Harvey Sohnen argued the cause for appellees. With him on the brief were Stefan M. Rosenzweig, Clifford Sweet, Sally Hart Wilson, and Gill Deford. *
[ Footnote * ] Briefs of amici curiae urging affirmance were filed by David R. Brink for the American Bar Association; and by Mary Ellen McCarthy for Coalition of Senior Citizens, Inc., et al.
JUSTICE POWELL delivered the opinion of the Court.
The question is whether Congress, consistently with the requirements of due process, may provide that hearings on disputed claims for certain Medicare payments be held by private insurance carriers, without a further right of appeal.
Title XVIII of the Social Security Act, 79 Stat. 291, as amended, 42 U.S.C. 1395 et seq. (1976 ed. and Supp. IV), commonly known as the Medicare program, is administered by the Secretary of Health and Human Services. It consists of two parts. Part A, which is not at issue in this case, provides insurance against the cost of institutional health services, such as hospital and nursing home fees. 1395c-1395i-2 (1976 ed. and Supp. IV). Part B is entitled "Supplementary [456 U.S. 188, 190] Medical Insurance Benefits for the Aged and Disabled." It covers a portion (typically 80%) of the cost of certain physician services, outpatient physical therapy, X-rays, laboratory tests, and other medical and health care. See 1395k, 1395l, and 1395x(s) (1976 ed. and Supp. IV). Only persons 65 or older or disabled may enroll, and eligibility does not depend on financial need. Part B is financed by the Federal Supplementary Medical Insurance Trust Fund. See 1395t (1976 ed. and Supp. IV). This Trust Fund in turn is funded by appropriations from the Treasury, together with monthly premiums paid by the individuals who choose voluntarily to enroll in the Part B program. See 1395j, 1395r, and 1395w (1976 ed. and Supp. IV). Part B consequently resembles a private medical insurance program that is subsidized in major part by the Federal Government.

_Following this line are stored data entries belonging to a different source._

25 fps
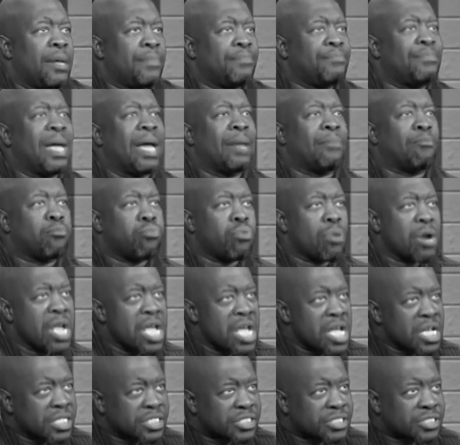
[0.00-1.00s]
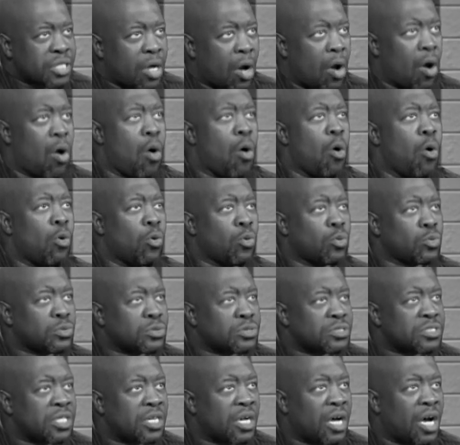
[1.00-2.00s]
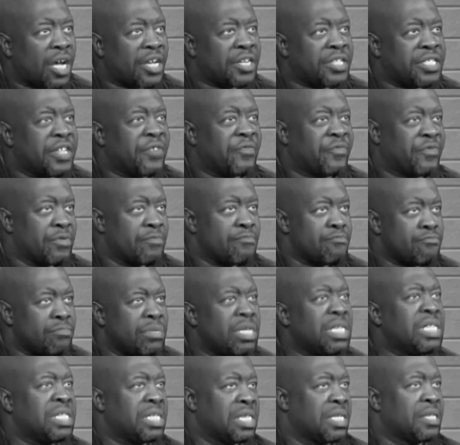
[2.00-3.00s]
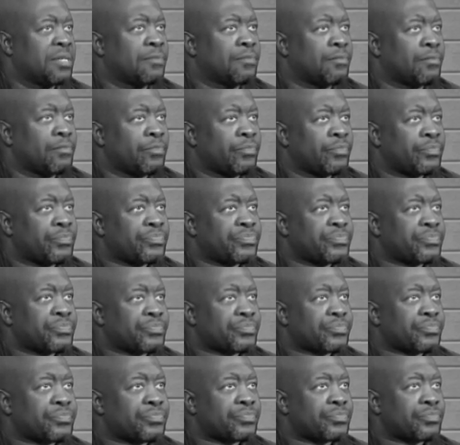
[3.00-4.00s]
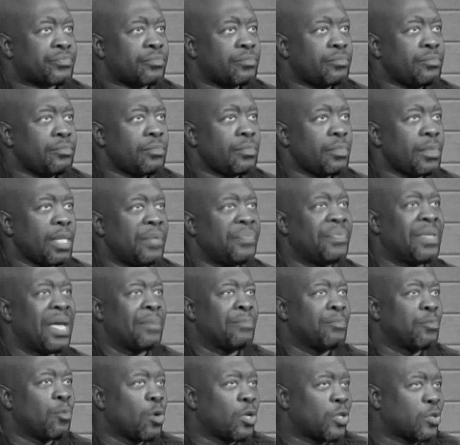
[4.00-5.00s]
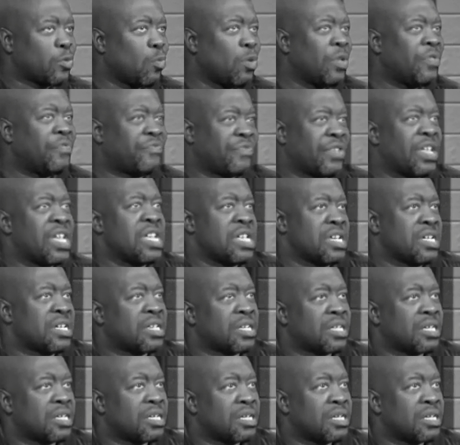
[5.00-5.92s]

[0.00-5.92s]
that brings on a different meaning than what we think.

Part B is a social program of substantial dimensions. More than 27 million individuals presently participate, and the Secretary pays out more than $10 billion in benefits annually. Brief for Appellant 9. In 1980, 158 million Part B claims were processed. Ibid. In order to make the administration of this sweeping program more efficient, Congress authorized the Secretary to contract with private insurance carriers to administer on his behalf the payment of qualifying Part B claims. See 42 U.S.C. 1395u (1976 ed. and Supp. IV). (In this case, for instance, the private carriers that performed these tasks in California for the Secretary were Blue Shield of California and the Occidental Insurance Co.) The congressional design was to take advantage of such insurance carriers' "great experience in reimbursing physicians." H. R. Rep. No. 213, 89th Cong., 1st Sess., 46 (1965). See also 42 U.S.C. 1395u(a); S. Rep. No. 404, 89th Cong., 1st Sess., 53 (1965).

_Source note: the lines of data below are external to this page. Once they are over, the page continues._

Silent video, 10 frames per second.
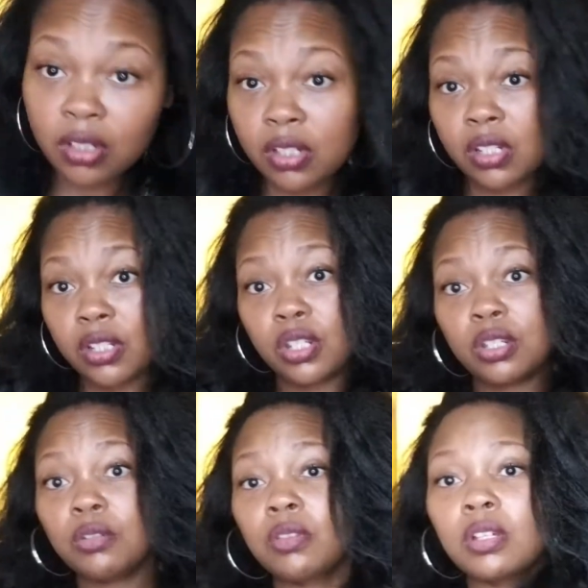She's
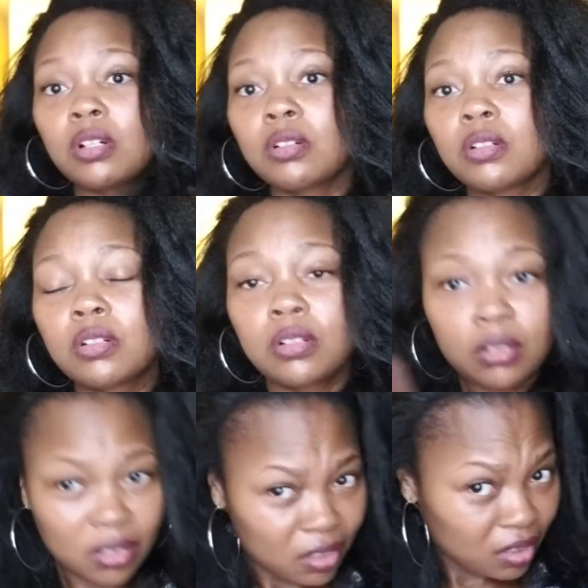cute though.
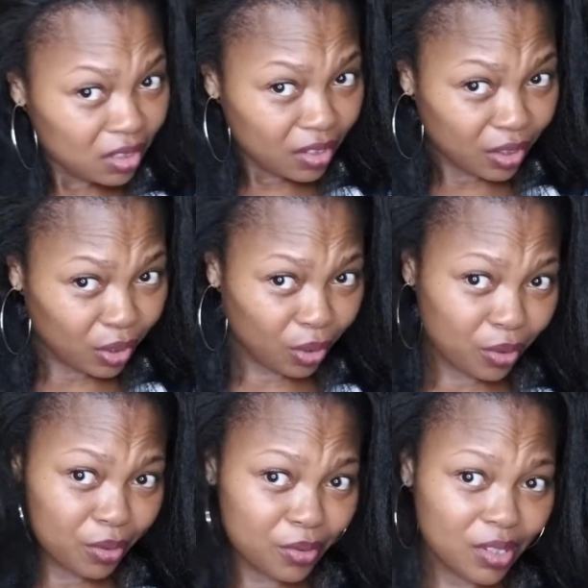The
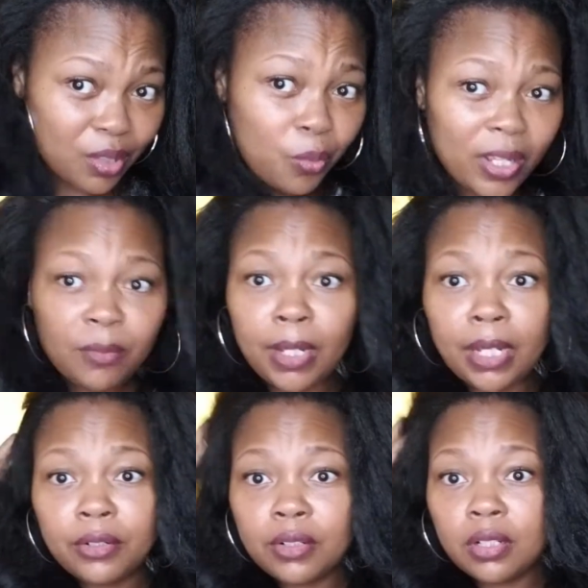curls, the wave
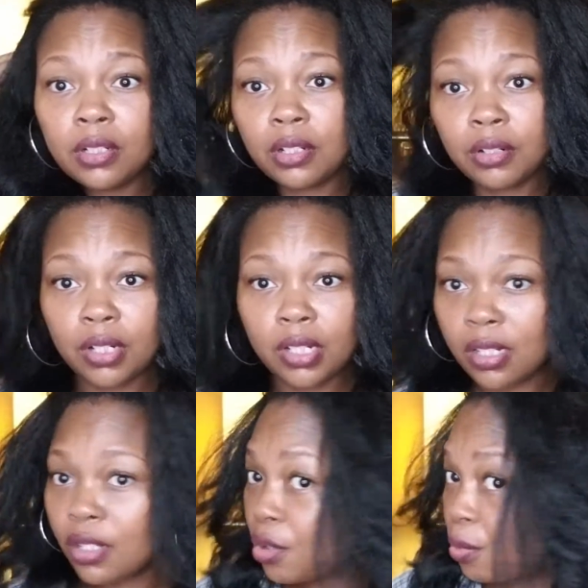pattern in here is
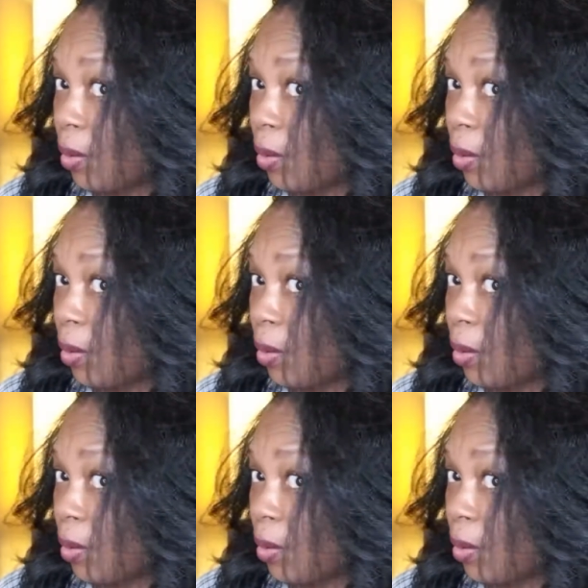super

The Secretary pays the participating carriers' costs of claims administration. See 42 U.S.C. 1395u(c). In return, the carriers act as the Secretary's agents. See 42 CFR 421.5(b) (1980). They review and pay Part B claims for the [456 U.S. 188, 191] Secretary according to a precisely specified process. See 42 CFR part 405, subpart H (1980). Once the carrier has been billed for a particular service, it decides initially whether the services were medically necessary, whether the charges are reasonable, and whether the claim is otherwise covered by Part B. See 42 U.S.C. 1395y(a) (1976 ed. and Supp. IV); 42 CFR 405.803(b) (1980). If it determines that the claim meets all these criteria, the carrier pays the claim out of the Government's Trust Fund - not out of its own pocket. See 42 U.S.C. 1395u(a)(1), 1395u(b)(3), and 1395u(c) (1976 ed. and Supp. IV).
Should the carrier refuse on behalf of the Secretary to pay a portion of the claim, the claimant has one or more opportunities to appeal. First, all claimants are entitled to a "review determination," in which they may submit written evidence and arguments of fact and law. A carrier employee, other than the initial decisionmaker, will review the written record de novo and affirm or adjust the original determination. 42 CFR 405.807-405.812 (1980); McClure v. Harris, 503 F. Supp. 409, 411 (ND Cal. 1980). If the amount in dispute is $100 or more, a still-dissatisfied claimant then has a right to an oral hearing. See 42 U.S.C. 1395u(b)(3)(C); 42 CFR 405.820-405.860 (1980). An officer chosen by the carrier presides over this hearing. 405.823. The hearing officers "do not participate personally, prior to the hearing [stage], in any case [that] they adjudicate." 503 F. Supp., at 414. See 42 CFR 405.824 (1980).
Hearing officers receive evidence and hear arguments pertinent to the matters at issue. 405.830. As soon as practicable thereafter, they must render written decisions based on the record. 405.834. Neither the statute nor the regulations make provision for further review of the hearing officer's decision. 1 See United States v. Erika, Inc., post, p. 201. [456 U.S. 188, 192]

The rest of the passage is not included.